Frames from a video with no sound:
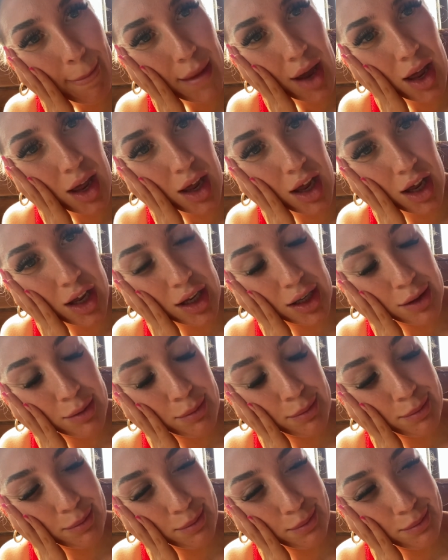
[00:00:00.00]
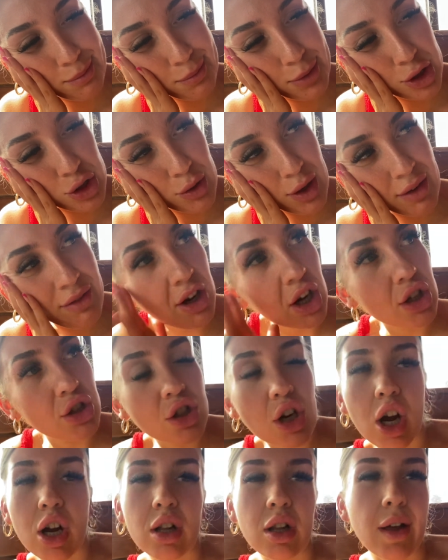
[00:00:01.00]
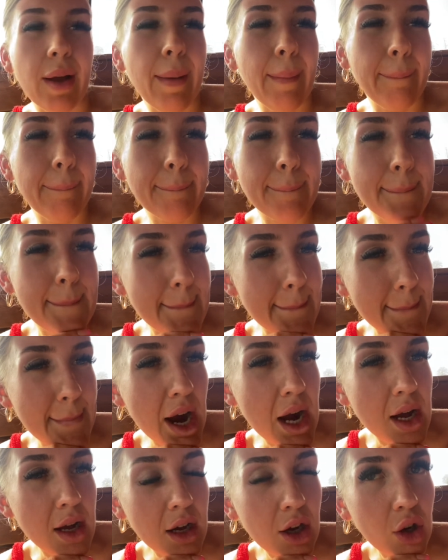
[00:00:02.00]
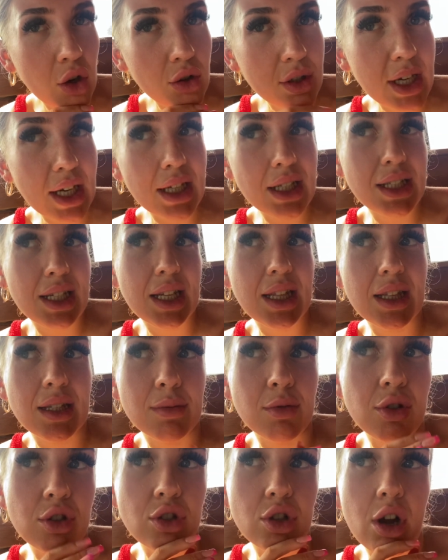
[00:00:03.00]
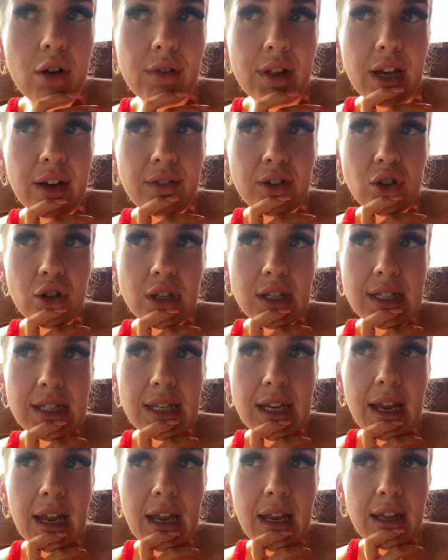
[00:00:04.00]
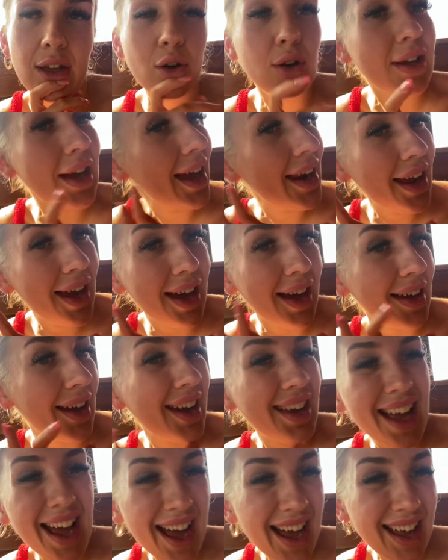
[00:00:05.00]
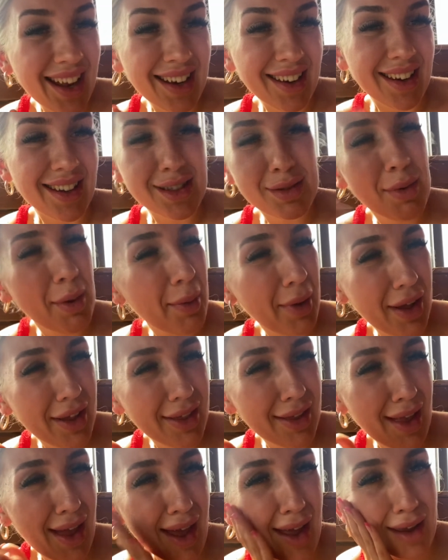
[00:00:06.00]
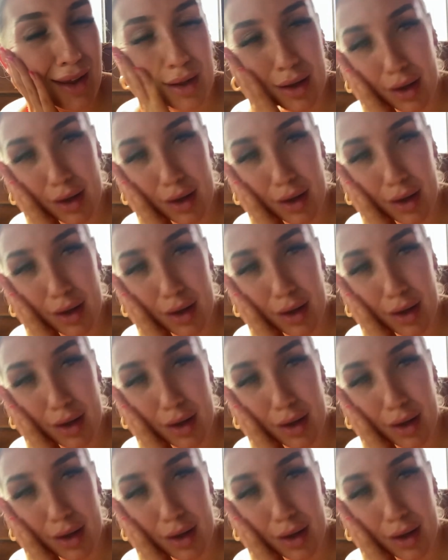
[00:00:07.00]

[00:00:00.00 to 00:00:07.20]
Um, but do I have a hot chocolate? Already had a tea this morning, so I can't really have another tea. Can I? I can, it's my birthday.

Work to be completed: Pictures are not part of the answer. Restate word for word the lines from the one with "[00:00:04.00]" through the last line of the records.

Answer section:
[00:00:04.00]
[00:00:05.00]
[00:00:06.00]
[00:00:07.00]

[00:00:00.00 to 00:00:07.20]
Um, but do I have a hot chocolate? Already had a tea this morning, so I can't really have another tea. Can I? I can, it's my birthday.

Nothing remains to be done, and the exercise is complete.